(Stored items)
= = = =

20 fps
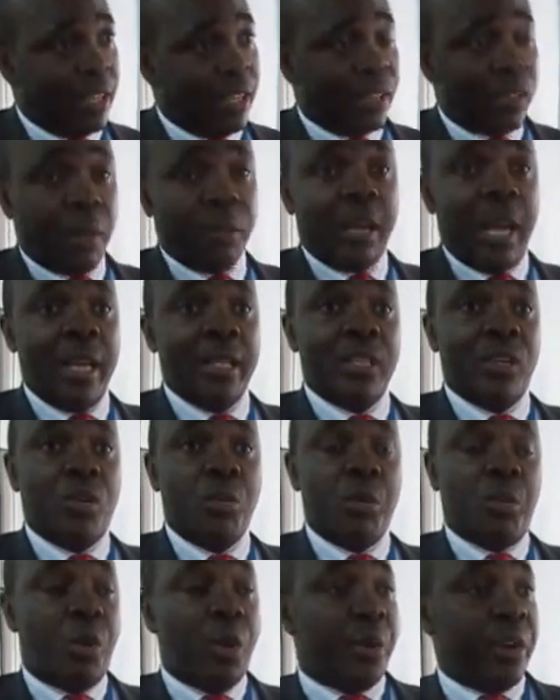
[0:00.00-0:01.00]
Sometimes it
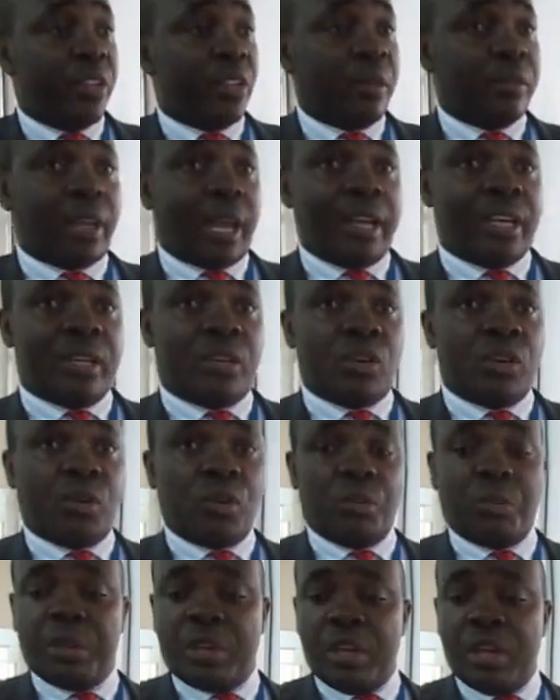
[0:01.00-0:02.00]
could be query, sometimes it
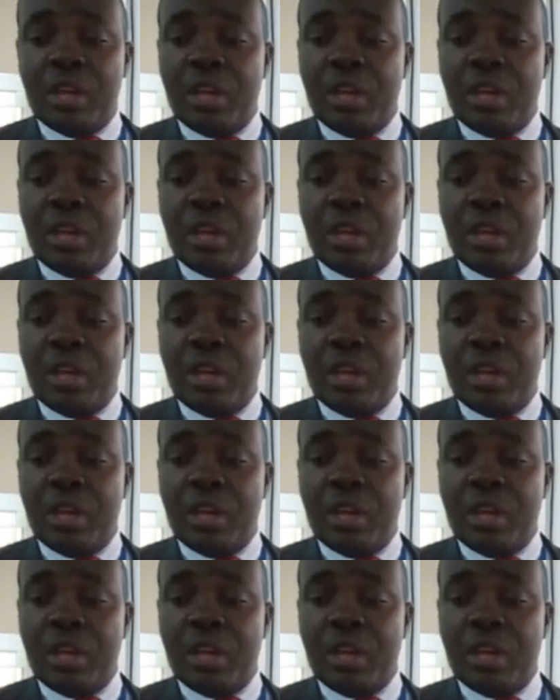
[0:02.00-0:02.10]
could be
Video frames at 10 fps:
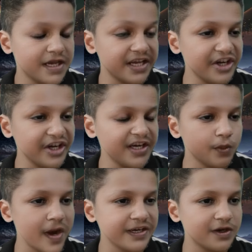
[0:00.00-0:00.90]
a
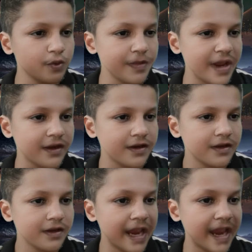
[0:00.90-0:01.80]
green warrior woman,
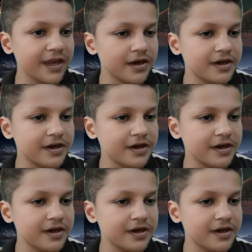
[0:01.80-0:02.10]
and a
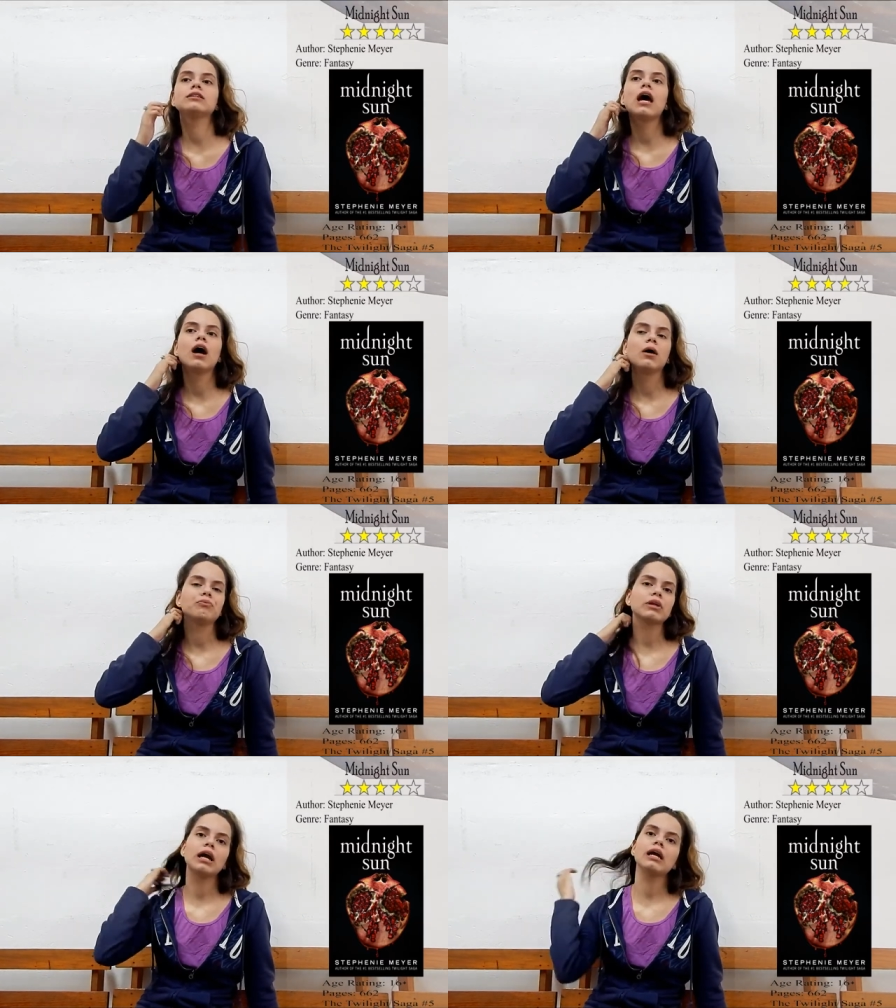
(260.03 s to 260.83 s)
Uh,
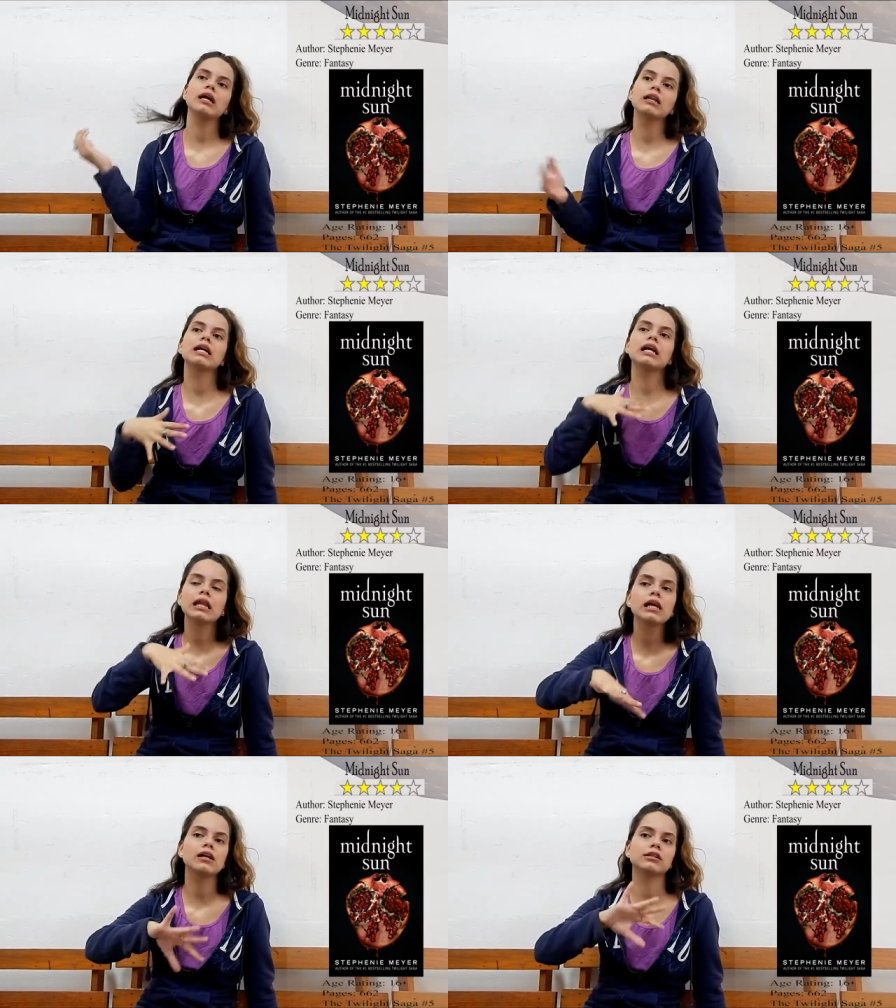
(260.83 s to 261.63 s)
it
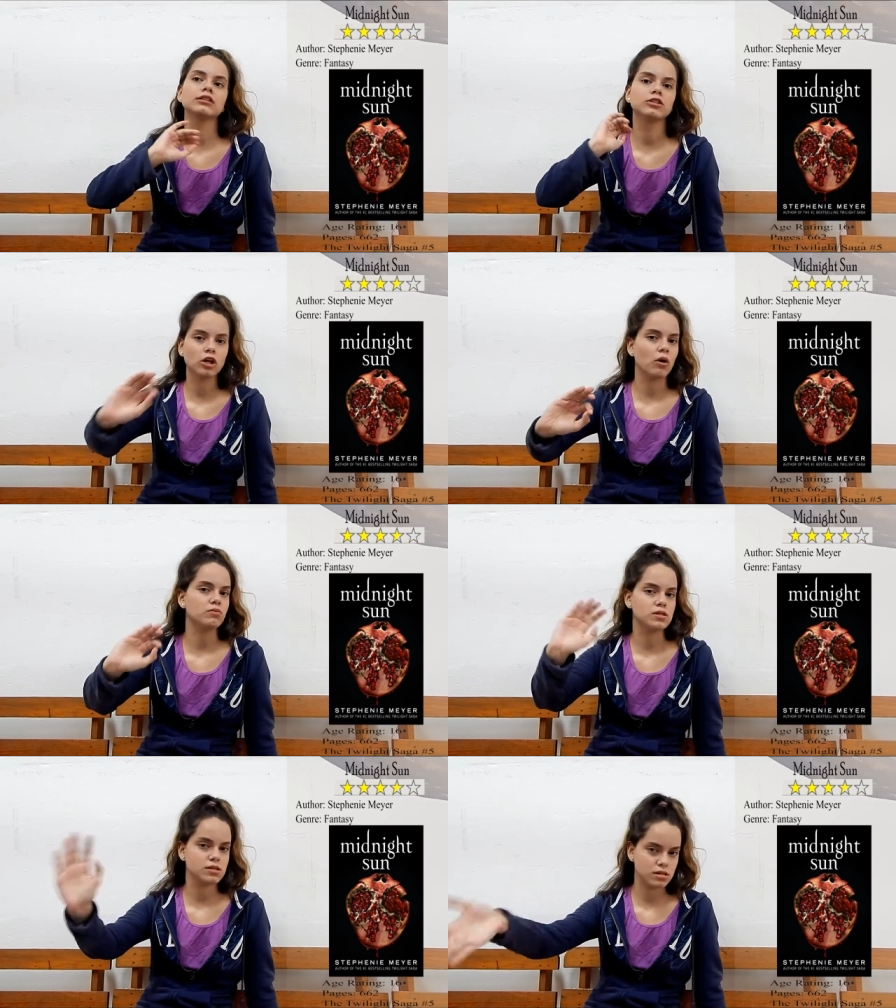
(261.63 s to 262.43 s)
clears some
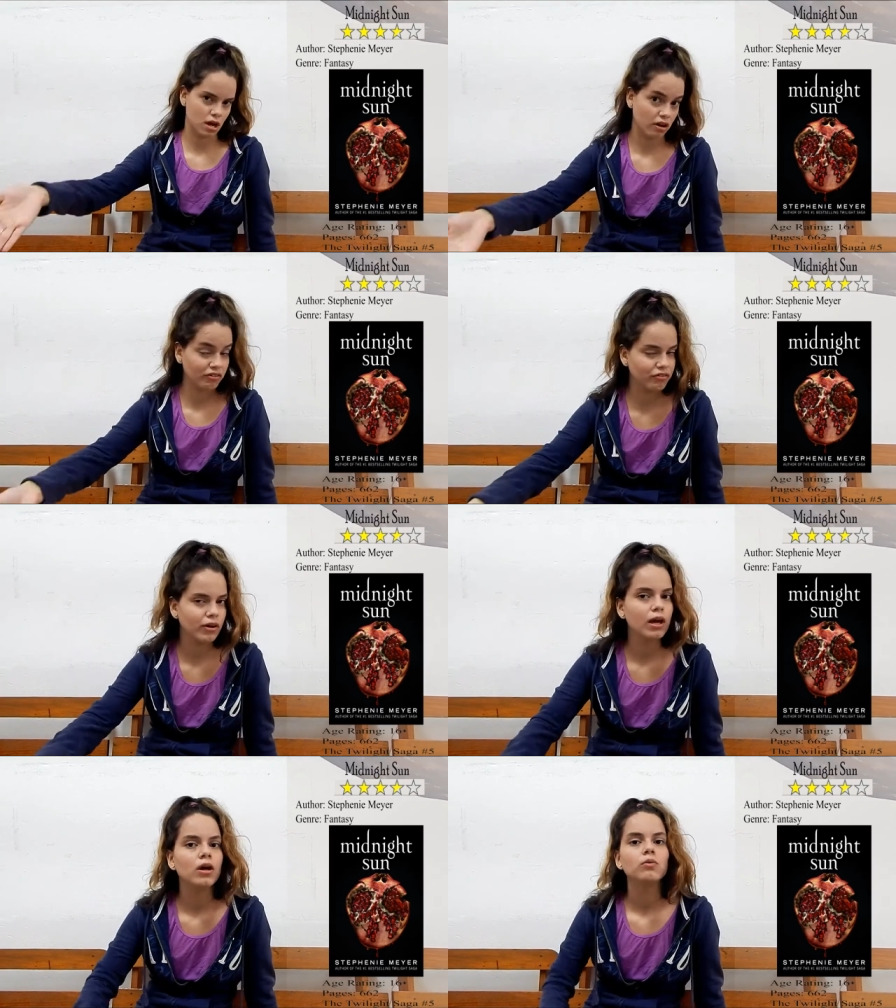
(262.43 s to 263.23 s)
stuff,
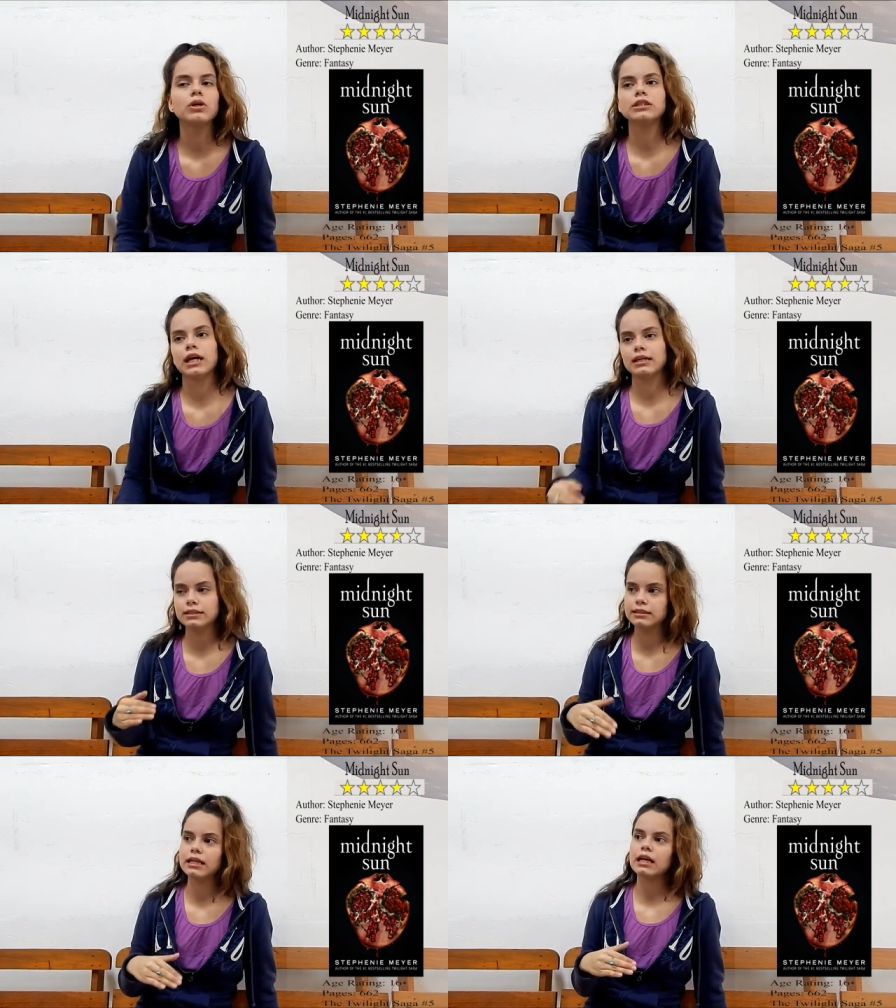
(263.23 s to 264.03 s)
which I
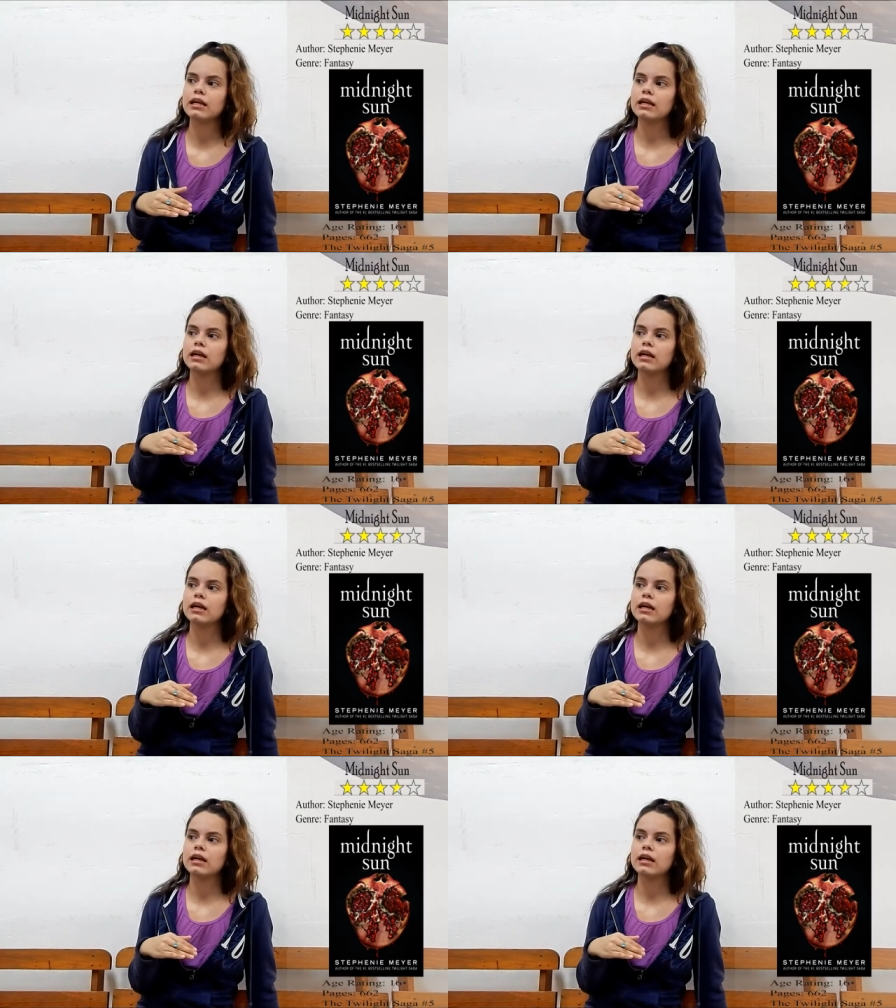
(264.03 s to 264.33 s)
think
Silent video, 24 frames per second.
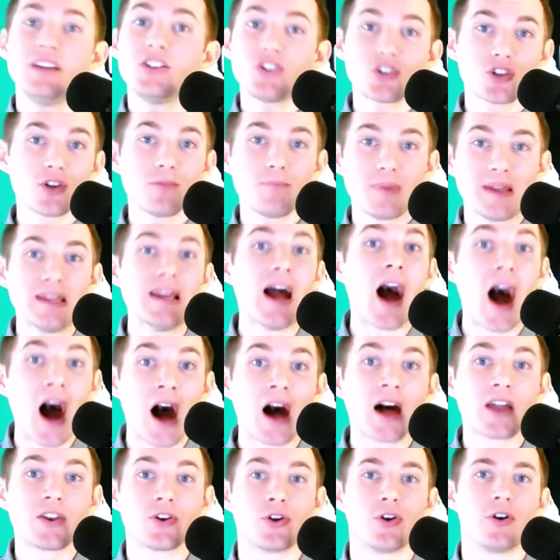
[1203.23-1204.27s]
should be
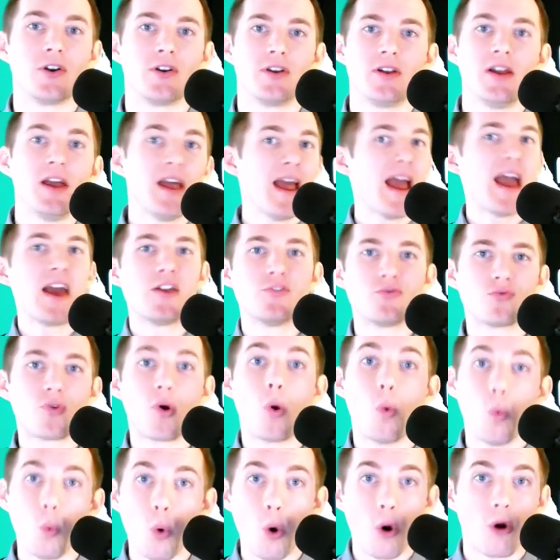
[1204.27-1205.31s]
honored and
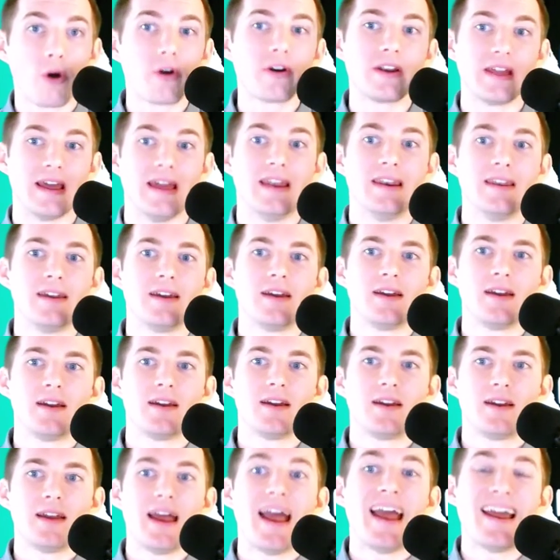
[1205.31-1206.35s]
rewarded
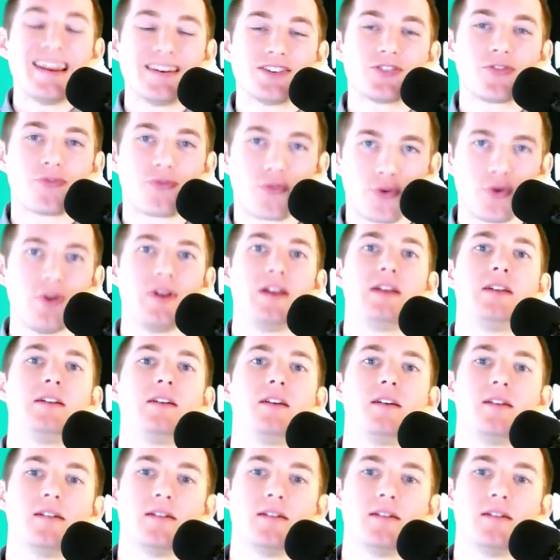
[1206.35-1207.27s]
and free.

= = = =

**What you will do**: The response should hold only an exact retyping of the lines from the beginning of the data through the line containing "Silent video, 24 frames per second.", both ends kept, pictures omitted.

**Your response**:
20 fps
[0:00.00-0:01.00]
Sometimes it
[0:01.00-0:02.00]
could be query, sometimes it
[0:02.00-0:02.10]
could be
Video frames at 10 fps:
[0:00.00-0:00.90]
a
[0:00.90-0:01.80]
green warrior woman,
[0:01.80-0:02.10]
and a
(260.03 s to 260.83 s)
Uh,
(260.83 s to 261.63 s)
it
(261.63 s to 262.43 s)
clears some
(262.43 s to 263.23 s)
stuff,
(263.23 s to 264.03 s)
which I
(264.03 s to 264.33 s)
think
Silent video, 24 frames per second.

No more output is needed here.